■ **Task material**
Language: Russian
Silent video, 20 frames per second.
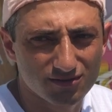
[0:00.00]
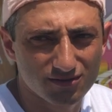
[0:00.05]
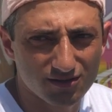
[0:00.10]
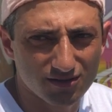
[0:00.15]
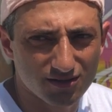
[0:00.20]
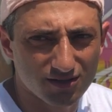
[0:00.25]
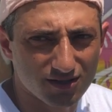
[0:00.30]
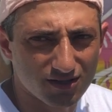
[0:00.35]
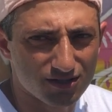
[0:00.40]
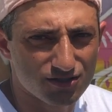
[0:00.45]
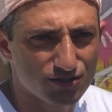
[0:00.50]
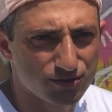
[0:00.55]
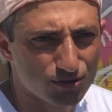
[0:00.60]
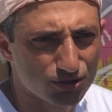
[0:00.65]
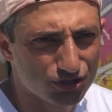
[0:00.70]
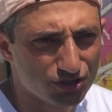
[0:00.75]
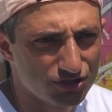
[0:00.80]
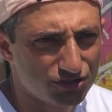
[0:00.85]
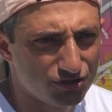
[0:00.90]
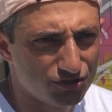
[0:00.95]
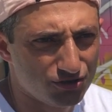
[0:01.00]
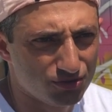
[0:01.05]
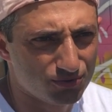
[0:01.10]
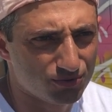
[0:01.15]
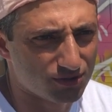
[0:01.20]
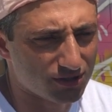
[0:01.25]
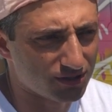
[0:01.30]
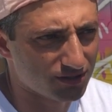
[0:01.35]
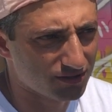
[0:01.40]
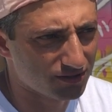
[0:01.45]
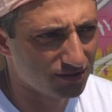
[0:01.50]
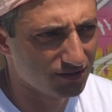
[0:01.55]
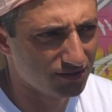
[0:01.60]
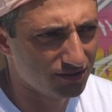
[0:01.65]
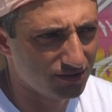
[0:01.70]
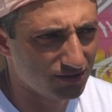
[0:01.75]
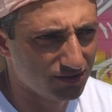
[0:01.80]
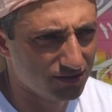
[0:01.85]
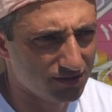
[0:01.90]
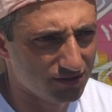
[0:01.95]
Э, от сложности трюка
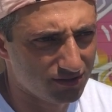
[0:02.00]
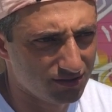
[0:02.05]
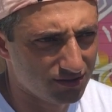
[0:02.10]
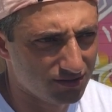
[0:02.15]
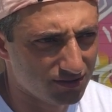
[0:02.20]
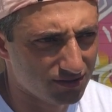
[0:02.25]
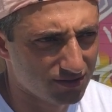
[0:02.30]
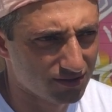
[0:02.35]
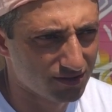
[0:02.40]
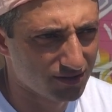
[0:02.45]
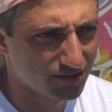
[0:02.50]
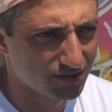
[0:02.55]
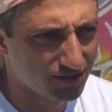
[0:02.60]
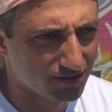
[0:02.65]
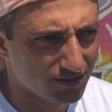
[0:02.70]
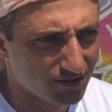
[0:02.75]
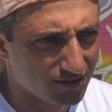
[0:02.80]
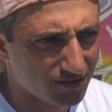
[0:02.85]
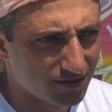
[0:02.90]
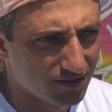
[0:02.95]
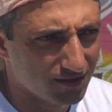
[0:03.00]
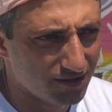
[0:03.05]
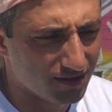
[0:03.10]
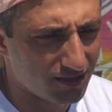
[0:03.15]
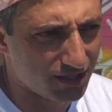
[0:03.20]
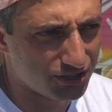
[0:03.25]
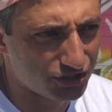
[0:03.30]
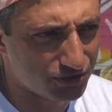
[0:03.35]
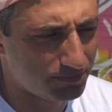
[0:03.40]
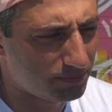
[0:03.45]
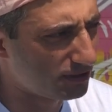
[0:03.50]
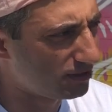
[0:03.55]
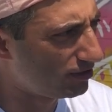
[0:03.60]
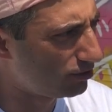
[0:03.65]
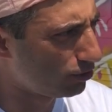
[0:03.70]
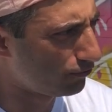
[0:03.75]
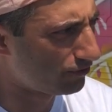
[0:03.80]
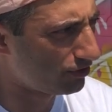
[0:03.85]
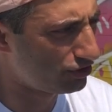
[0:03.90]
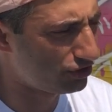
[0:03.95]
и от
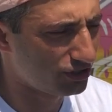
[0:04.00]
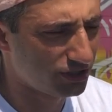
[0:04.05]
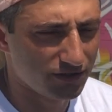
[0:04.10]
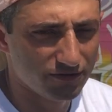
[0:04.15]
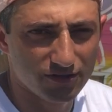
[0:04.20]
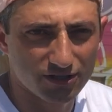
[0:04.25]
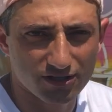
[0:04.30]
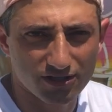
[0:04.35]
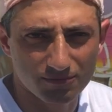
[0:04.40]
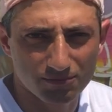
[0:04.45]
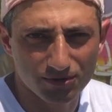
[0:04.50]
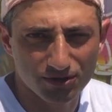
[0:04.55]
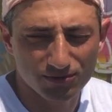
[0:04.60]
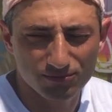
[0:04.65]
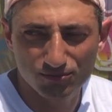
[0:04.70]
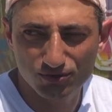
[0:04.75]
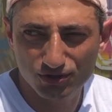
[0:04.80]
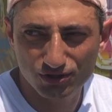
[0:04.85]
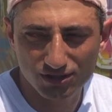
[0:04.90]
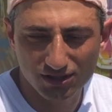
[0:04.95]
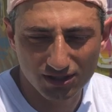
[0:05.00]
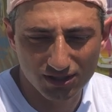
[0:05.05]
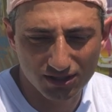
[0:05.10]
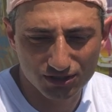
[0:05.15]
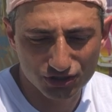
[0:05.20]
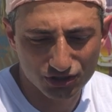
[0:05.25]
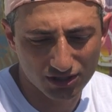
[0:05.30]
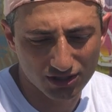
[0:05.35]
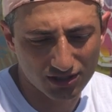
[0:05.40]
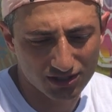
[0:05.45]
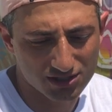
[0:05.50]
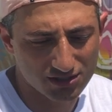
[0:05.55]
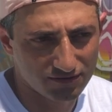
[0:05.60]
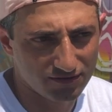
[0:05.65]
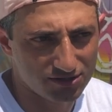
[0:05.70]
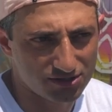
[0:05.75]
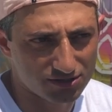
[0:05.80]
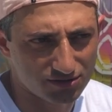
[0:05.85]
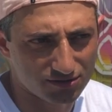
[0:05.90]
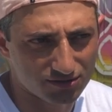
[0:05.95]
подготовки человека, потому что от человека
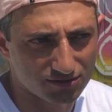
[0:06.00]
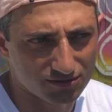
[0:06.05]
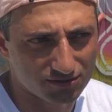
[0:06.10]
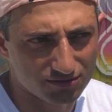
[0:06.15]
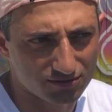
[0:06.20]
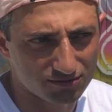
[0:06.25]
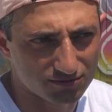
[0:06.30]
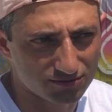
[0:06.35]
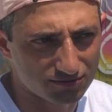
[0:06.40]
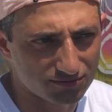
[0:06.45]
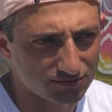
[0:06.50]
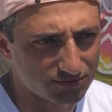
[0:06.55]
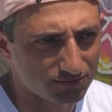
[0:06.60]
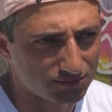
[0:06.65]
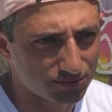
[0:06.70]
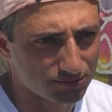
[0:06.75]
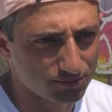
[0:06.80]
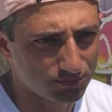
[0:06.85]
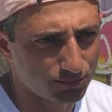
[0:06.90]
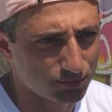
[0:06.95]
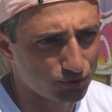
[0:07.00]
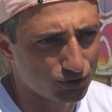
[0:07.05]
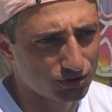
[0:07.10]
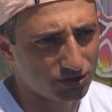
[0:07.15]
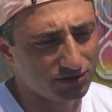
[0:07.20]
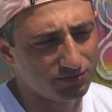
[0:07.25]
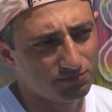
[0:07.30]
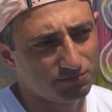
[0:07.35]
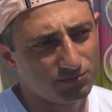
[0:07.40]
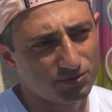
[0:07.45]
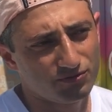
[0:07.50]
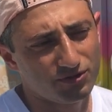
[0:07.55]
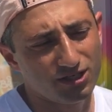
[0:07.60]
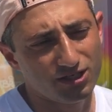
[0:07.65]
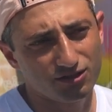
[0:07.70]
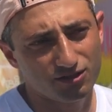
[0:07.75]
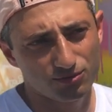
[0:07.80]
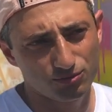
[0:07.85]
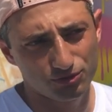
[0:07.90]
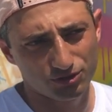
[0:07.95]
зависит. Э, потому что
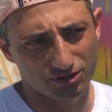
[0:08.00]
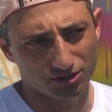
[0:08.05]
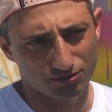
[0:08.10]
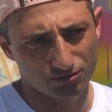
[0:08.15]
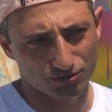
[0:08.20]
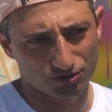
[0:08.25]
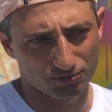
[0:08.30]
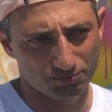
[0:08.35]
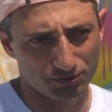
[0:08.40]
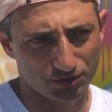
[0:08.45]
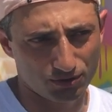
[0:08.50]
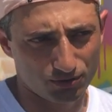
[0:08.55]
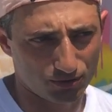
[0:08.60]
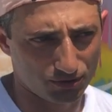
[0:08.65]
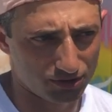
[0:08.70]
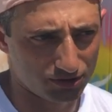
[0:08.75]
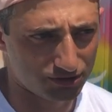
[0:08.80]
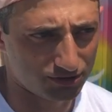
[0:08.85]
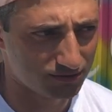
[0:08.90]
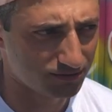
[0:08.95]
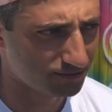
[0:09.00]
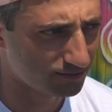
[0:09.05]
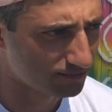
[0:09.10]
бывают люди, которые приходят,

■ **Required action**
Copy each line above exactly. Images do not belong in the copy.

■ **Answer to the problem**
Language: Russian
Silent video, 20 frames per second.
[0:00.00]
[0:00.05]
[0:00.10]
[0:00.15]
[0:00.20]
[0:00.25]
[0:00.30]
[0:00.35]
[0:00.40]
[0:00.45]
[0:00.50]
[0:00.55]
[0:00.60]
[0:00.65]
[0:00.70]
[0:00.75]
[0:00.80]
[0:00.85]
[0:00.90]
[0:00.95]
[0:01.00]
[0:01.05]
[0:01.10]
[0:01.15]
[0:01.20]
[0:01.25]
[0:01.30]
[0:01.35]
[0:01.40]
[0:01.45]
[0:01.50]
[0:01.55]
[0:01.60]
[0:01.65]
[0:01.70]
[0:01.75]
[0:01.80]
[0:01.85]
[0:01.90]
[0:01.95]
Э, от сложности трюка
[0:02.00]
[0:02.05]
[0:02.10]
[0:02.15]
[0:02.20]
[0:02.25]
[0:02.30]
[0:02.35]
[0:02.40]
[0:02.45]
[0:02.50]
[0:02.55]
[0:02.60]
[0:02.65]
[0:02.70]
[0:02.75]
[0:02.80]
[0:02.85]
[0:02.90]
[0:02.95]
[0:03.00]
[0:03.05]
[0:03.10]
[0:03.15]
[0:03.20]
[0:03.25]
[0:03.30]
[0:03.35]
[0:03.40]
[0:03.45]
[0:03.50]
[0:03.55]
[0:03.60]
[0:03.65]
[0:03.70]
[0:03.75]
[0:03.80]
[0:03.85]
[0:03.90]
[0:03.95]
и от
[0:04.00]
[0:04.05]
[0:04.10]
[0:04.15]
[0:04.20]
[0:04.25]
[0:04.30]
[0:04.35]
[0:04.40]
[0:04.45]
[0:04.50]
[0:04.55]
[0:04.60]
[0:04.65]
[0:04.70]
[0:04.75]
[0:04.80]
[0:04.85]
[0:04.90]
[0:04.95]
[0:05.00]
[0:05.05]
[0:05.10]
[0:05.15]
[0:05.20]
[0:05.25]
[0:05.30]
[0:05.35]
[0:05.40]
[0:05.45]
[0:05.50]
[0:05.55]
[0:05.60]
[0:05.65]
[0:05.70]
[0:05.75]
[0:05.80]
[0:05.85]
[0:05.90]
[0:05.95]
подготовки человека, потому что от человека
[0:06.00]
[0:06.05]
[0:06.10]
[0:06.15]
[0:06.20]
[0:06.25]
[0:06.30]
[0:06.35]
[0:06.40]
[0:06.45]
[0:06.50]
[0:06.55]
[0:06.60]
[0:06.65]
[0:06.70]
[0:06.75]
[0:06.80]
[0:06.85]
[0:06.90]
[0:06.95]
[0:07.00]
[0:07.05]
[0:07.10]
[0:07.15]
[0:07.20]
[0:07.25]
[0:07.30]
[0:07.35]
[0:07.40]
[0:07.45]
[0:07.50]
[0:07.55]
[0:07.60]
[0:07.65]
[0:07.70]
[0:07.75]
[0:07.80]
[0:07.85]
[0:07.90]
[0:07.95]
зависит. Э, потому что
[0:08.00]
[0:08.05]
[0:08.10]
[0:08.15]
[0:08.20]
[0:08.25]
[0:08.30]
[0:08.35]
[0:08.40]
[0:08.45]
[0:08.50]
[0:08.55]
[0:08.60]
[0:08.65]
[0:08.70]
[0:08.75]
[0:08.80]
[0:08.85]
[0:08.90]
[0:08.95]
[0:09.00]
[0:09.05]
[0:09.10]
бывают люди, которые приходят,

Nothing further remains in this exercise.